Tovani treats the depression or anxiety that frequently co-occurs with binge eating disorder — not the eating disorder itself, which calls for specialized, BED-specific psychotherapy. Eligibility screening captures eating-disorder history and comorbid mood symptoms, and patients are encouraged to engage eating-disorder treatment. Where a treatment-resistant depression accompanies BED, ketamine for the depression is considered in coordination with eating-disorder care.

Frequently asked

Is binge eating a real disorder or just overeating?

It's a real, diagnosable medical condition — the most common eating disorder. It's defined by recurrent episodes of eating with a genuine sense of loss of control and marked distress, not occasional overindulgence, and it isn't about willpower. It's treatable.

How is BED different from bulimia?

Both involve binge eating with loss of control, but bulimia includes regular compensatory behaviors (vomiting, laxatives, excessive exercise) and BED does not.
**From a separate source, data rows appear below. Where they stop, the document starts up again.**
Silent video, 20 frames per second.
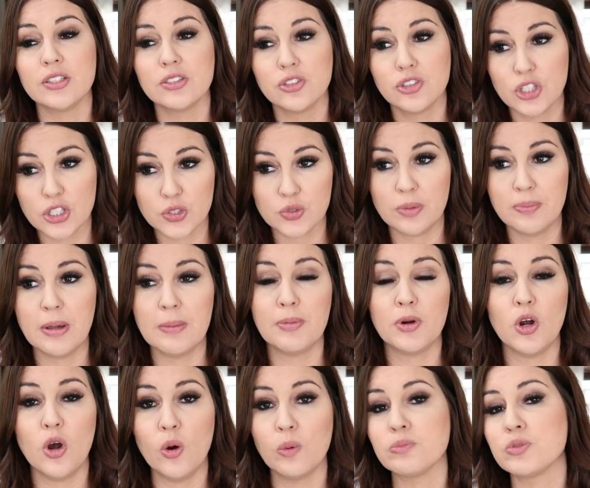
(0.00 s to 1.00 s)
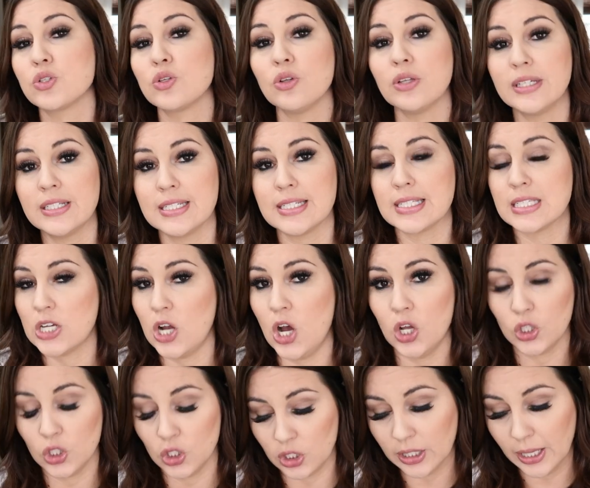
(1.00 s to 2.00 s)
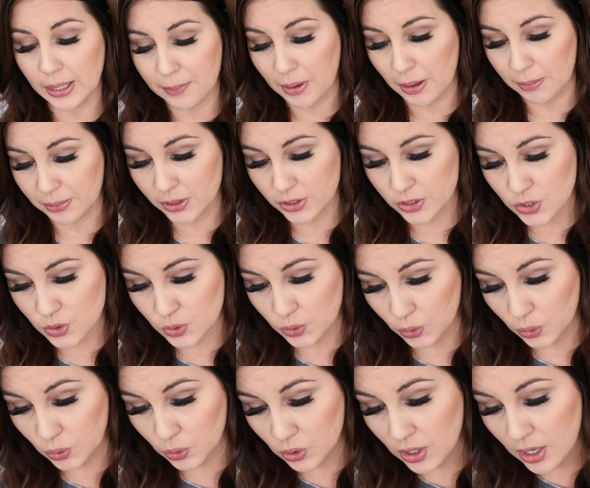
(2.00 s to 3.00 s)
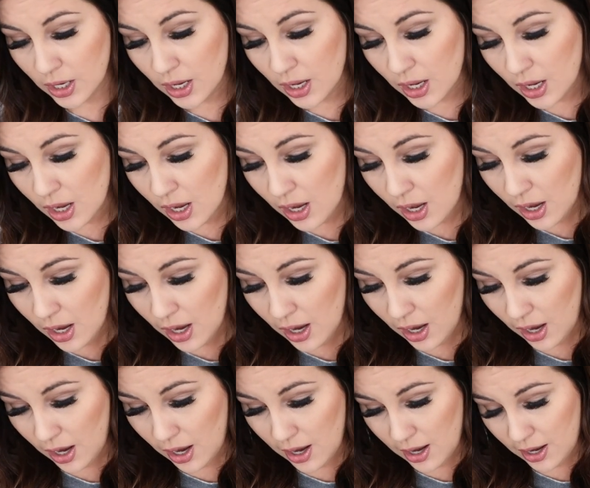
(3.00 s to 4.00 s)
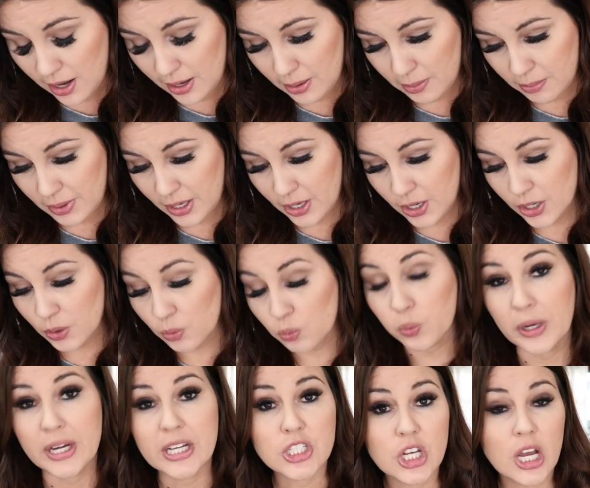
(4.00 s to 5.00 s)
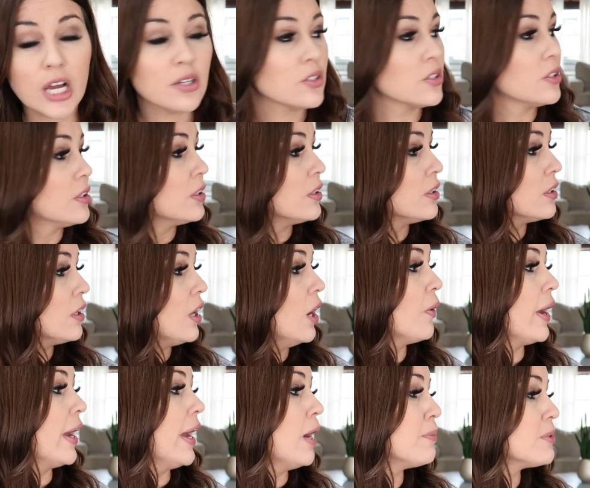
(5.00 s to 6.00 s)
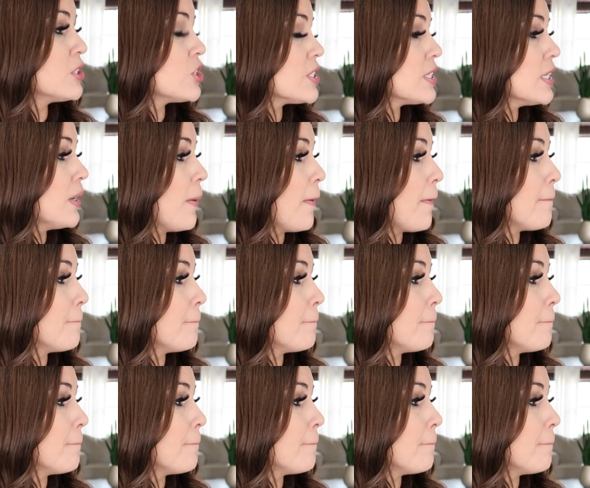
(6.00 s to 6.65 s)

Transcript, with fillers: Just remember homeschooling does not look like public school. Um, reach out. Okay, how much is it?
BED also occurs across all body sizes.

What actually helps binge eating?

CBT tailored to binge eating has the strongest evidence; IPT and DBT-based approaches also help. Medications (SSRIs, or lisdexamfetamine, which is FDA-approved for BED) are useful adjuncts. Treating co-occurring depression or anxiety matters, and rigid dieting tends to make it worse.

Can ketamine help binge eating?

It's not an established BED treatment, and eating-disorder evidence for ketamine is preliminary. Its role is the depression or anxiety that commonly drives BED — treating a co-occurring treatment-resistant depression may make the eating-disorder work more reachable, alongside specialized care.

References

  1. Nybo PF et al. 2026, Diabetic Medicine Review of interventions for binge eating disorder in adults, covering psychological and pharmacological treatment. (PMID 42036870)
  2. Murrough JW et al. 2013, American Journal of Psychiatry Ketamine RCT in treatment-resistant depression, the comorbidity most relevant to binge eating disorder. (PMID 23982301)

Last reviewed by Dr. Ben Soffer, DO on May 31, 2026. This page is educational and not a substitute for clinical evaluation. A physician determines whether ketamine therapy is appropriate for your specific situation.